Gates were set on fire on a “wall of peace” – separating pro-Irish nationalist and pro-British unionist communities since “the Troubles” began more than 50 years ago – as crowds threw gas bombs over them.
Footage shows groups standing around fires on the wall in front of a sign that reads, “There was never a good war or a bad peace.”
Hundreds of people gathered on either side of a gate in the wall, “who committed serious crimes, both by attacking the police and attacking each other,” said Assistant Police Commissioner Jonathan Roberts of Northern Ireland Police.
At least seven officers were injured in Wednesday’s violence, bringing the total to 55 injured over at least four nights this week, Roberts said.
“These are scenes that we have not seen in Northern Ireland for a long time, they are scenes that a lot of people thought belonged to history,” Irish Foreign Minister Simon Coveney told national broadcaster RTE.
“This has to stop before anyone is killed or seriously injured,” he said.
British Prime Minister Boris Johnson also said he was “concerned about the scenes of violence”.
“The way to resolve differences is through dialogue, not violence or crime,” he tweeted.
Brexit disrupted the political balance in Northern Ireland, where some identify as British and want to remain part of the UK, while others see themselves as Irish and seek unity with the Republic of Ireland, an EU member.
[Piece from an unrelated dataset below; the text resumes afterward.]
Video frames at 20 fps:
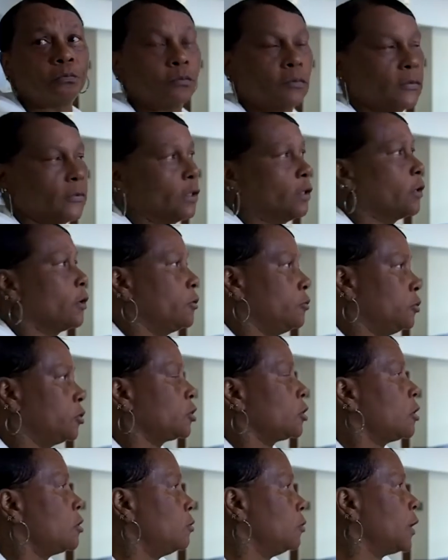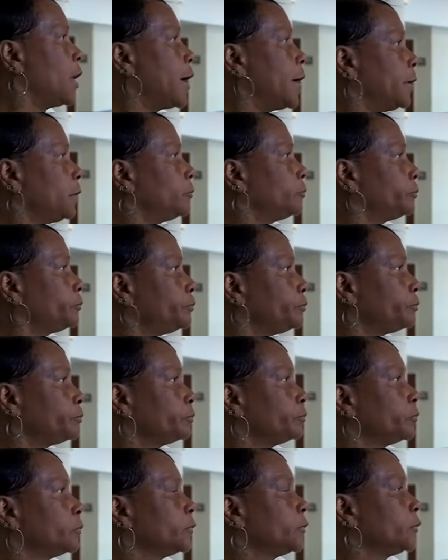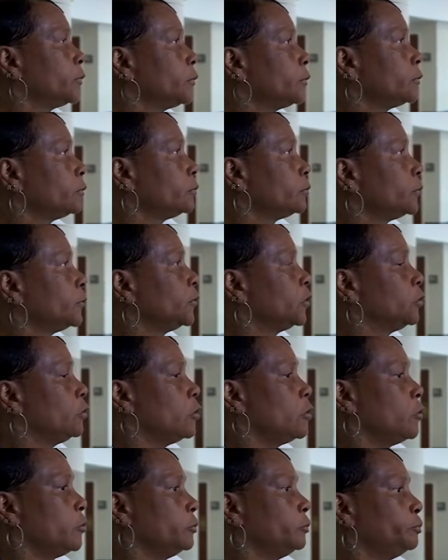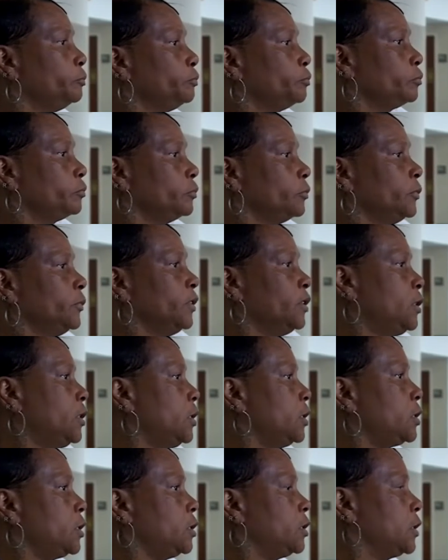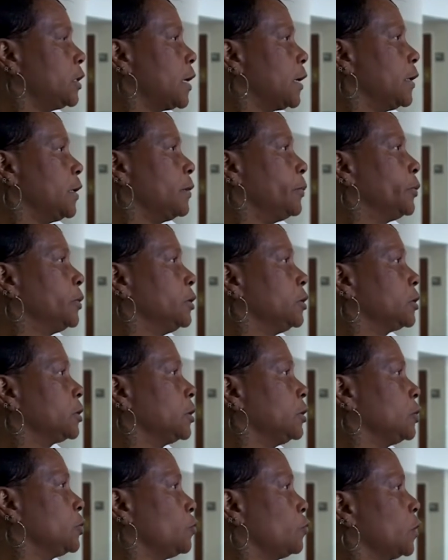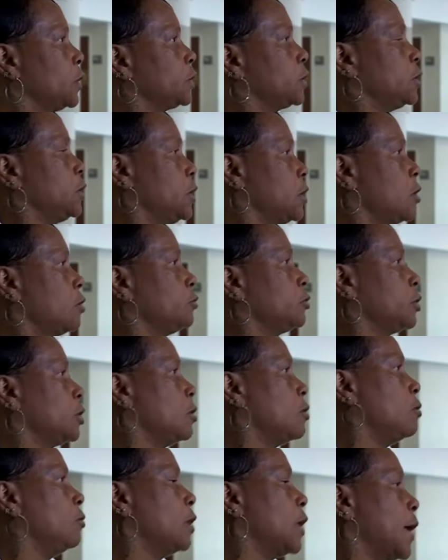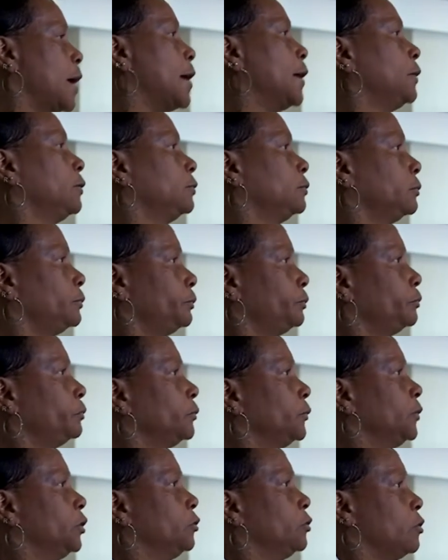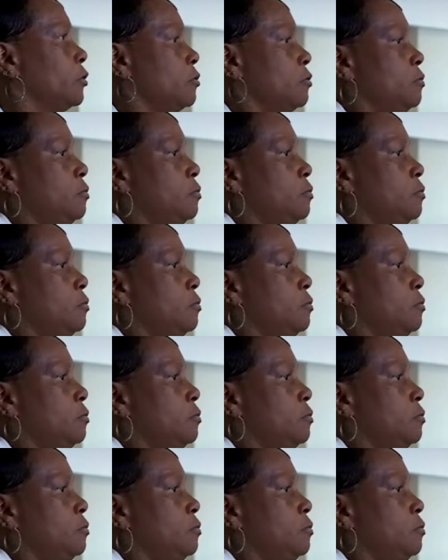It hurts a whole lot. You know, this is not a good situation. It hurts a whole lot. You know.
Each side blames the other for the current violence.
There is also outrage that Sinn Fein politicians who attended the funeral of a former Irish Republican Army commander last year were not prosecuted for breaking coronavirus rules at mass rallies.
Authorities have accused banned paramilitary groups of inciting youth to chaos.
“We saw young people participate in serious disorder and commit serious crimes, and they were supported and encouraged, and the actions were orchestrated by adults at times,” said Roberts, the senior police officer.